People march in the Calgary Pride parade in Calgary, Alta., Sunday, Sept. 1, 2013. Calgary Pride says it’s encouraging police officers to take part in its annual parade in September, under some conditions. The group says police can participate as long as it’s without uniforms, firearms, vehicles or institutional representation, such as floats.THE CANADIAN PRESS/Jeff McIntosh

People march in the Calgary Pride parade in Calgary, Alta., Sunday, Sept. 1, 2013. Calgary Pride says it’s encouraging police officers to take part in its annual parade in September, under some conditions. The group says police can participate as long as it’s without uniforms, firearms, vehicles or institutional representation, such as floats.THE CANADIAN PRESS/Jeff McIntosh

NDP MLAs among Calgary Pride parade marshals; no official party entries

UCP spokesman Harrison Fleming said it will be up to individual MLAs if they want to attend the parade as guests

No political parties will be marching in Calgary’s Pride parade on Sunday, but NDP members of the legislature will be among those honoured as marshals.

Calgary Pride says the parade will be led by members of a group set up by the former NDP government to research ways to ban conversion therapy, a widely condemned practice meant to change a person’s sexual orientation through counselling or religious teaching.

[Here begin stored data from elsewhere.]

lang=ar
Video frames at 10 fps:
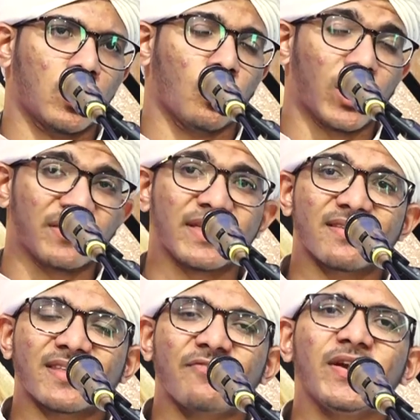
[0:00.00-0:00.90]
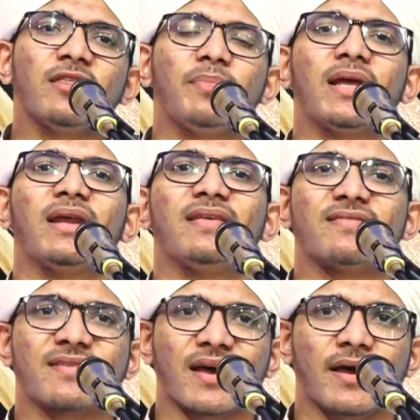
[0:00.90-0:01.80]
والذي يستفيض به
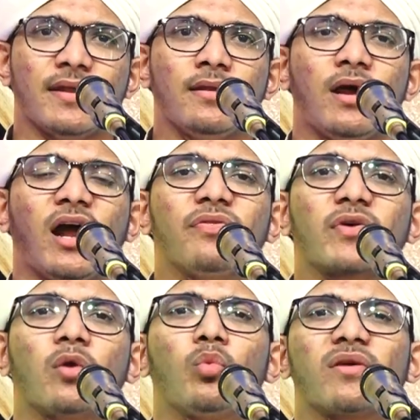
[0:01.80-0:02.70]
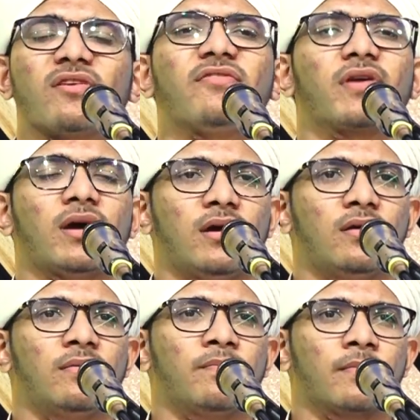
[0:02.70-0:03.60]
الإنسان حظرا وصفرا
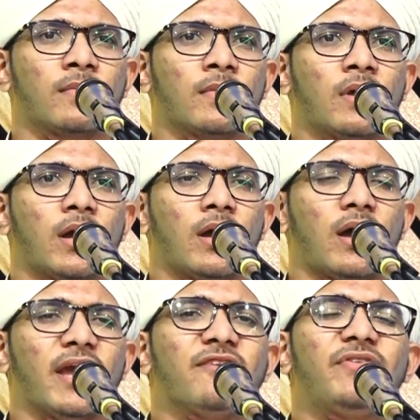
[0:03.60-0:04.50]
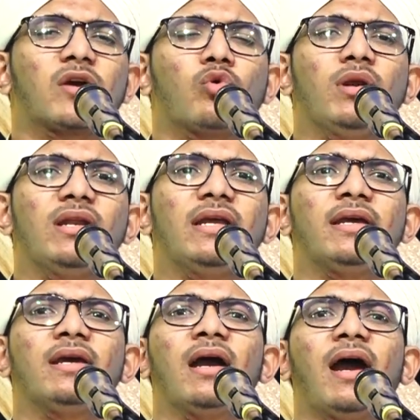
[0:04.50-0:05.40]
أي في
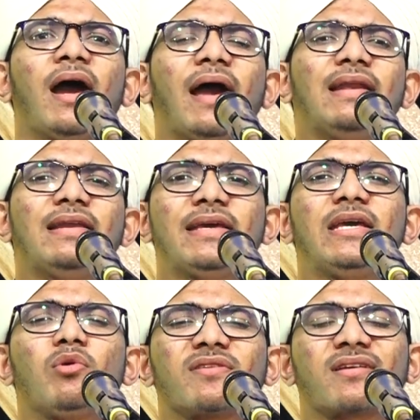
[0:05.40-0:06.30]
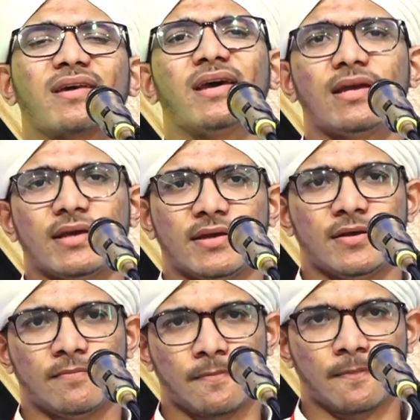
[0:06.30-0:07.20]
كل حله وترحاله
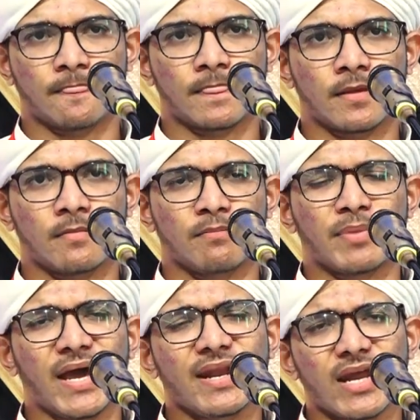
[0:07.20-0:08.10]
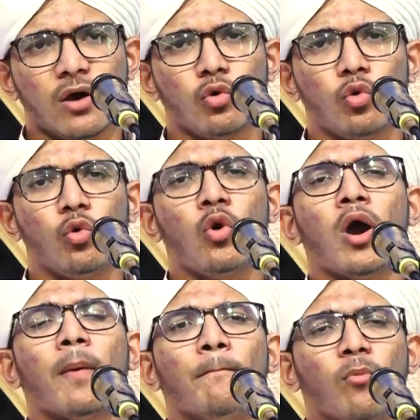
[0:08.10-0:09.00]
بأنه
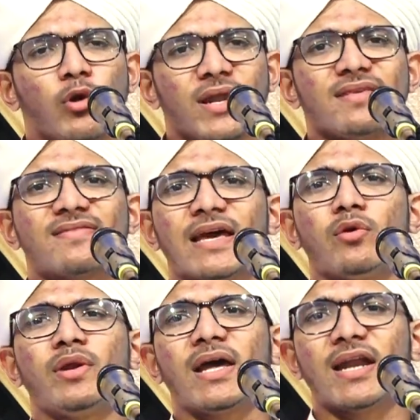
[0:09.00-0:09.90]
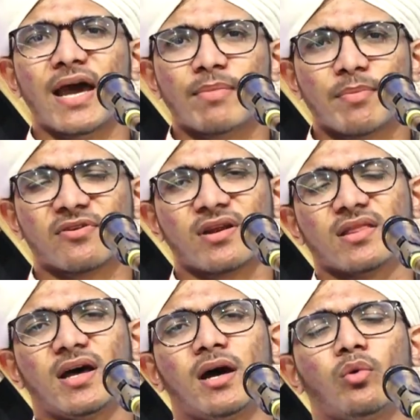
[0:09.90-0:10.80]
منزل على الحبيب صلى
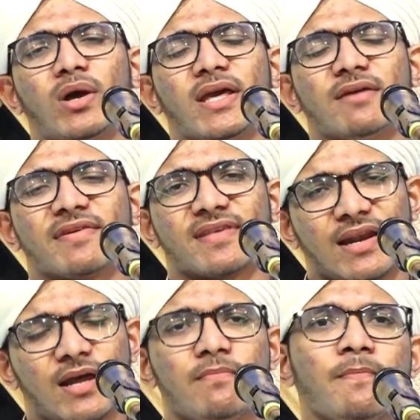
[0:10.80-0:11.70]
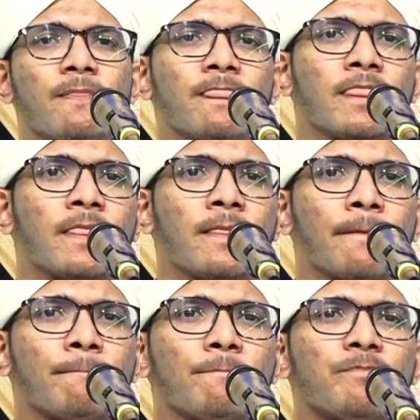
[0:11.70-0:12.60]
الله عليه وسلم
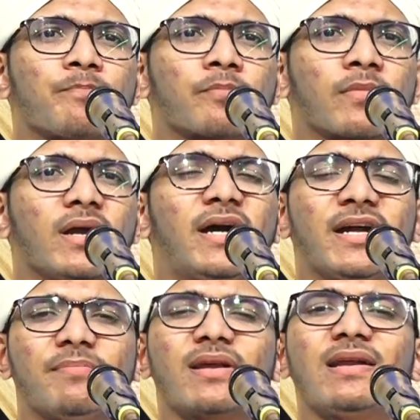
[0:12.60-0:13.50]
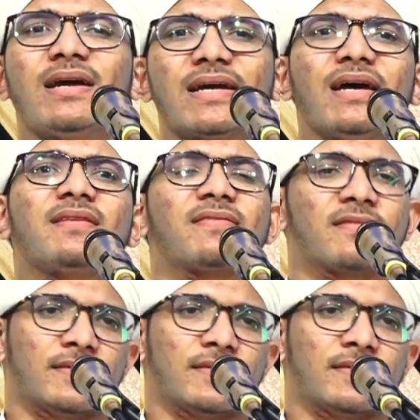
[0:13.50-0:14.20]
عبر الآيات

The marshals include MLAs Janis Irwin and Nicole Goehring, along with academics, religious leaders and advocates.

“Acting as symbols of our community’s refusal to be silenced, and our unrelenting support of those subjected to this treatment, these individuals will lead the parade as a reminder that our voices carry weight, our community deserves to be heard, and that collectively we will not accept any practice that calls into question our inalienable right to exist,” Calgary Pride said in a release Wednesday.

The new United Conservative government is not supporting the group, which is continuing its work backed by the NDP caucus.

The UCP has said it condemns conversion therapy and would listen to any recommendations, but has added that the practice is already banned by all the relevant licensing bodies in the province.

Calgary Pride contended: “The recent suggestion that this practice is not happening in Alberta is not only untrue, but it also endangers the lives of vulnerable people who often have little power to stop it from happening.”

Calgary Pride announced last month that no political parties would be approved to march in the parade regardless of their record on LGBTQ issues.

It said that the NDP were the only party to pass muster based on a jury’s scores. But it also said that despite the party’s “monumental” support for the LGBTQ community, allowing only the NDP to march would send the wrong message.

“Some political parties would be unfairly perceived as against LGBTQ2S+ rights,” it said in a July release.

“Community members who did not vote for the NDP might see their place in our community as less-than.”

However, community groups were encouraged to invite politicians to march with them if they have “shown themselves to be true and unequivocal allies.” The politicians can wear whatever they want, but they can’t carry party signs or banners.

The New Democrats say they will march alongside the Centre for Sexuality, a community-based sexual health organization. Group president Pam Krause commended the NDP’s legislation to protect gay-straight alliances in schools. The UCP, saying they were too blunt an instrument, has since rolled back many of those measures.

UCP spokesman Harrison Fleming said it will be up to individual MLAs if they want to attend the parade as guests.

Calgary Liberal MP Kent Hehr wrote an open letter Wednesday decrying Pride’s position. He said it lumps true LGBTQ allies such as himself with politicians who just march to “tick a box.”

He said Pride has always been political and the focus should be on fighting for social justice and inclusion.

“Pride Calgary’s decision to forgo that time-honoured tradition is a mistake,” said Hehr, who has participated in the parade for 15 years.

“It’s a mistake because not all politicians or political parties treat this movement the same way. In turn, they should not be treated the same way.”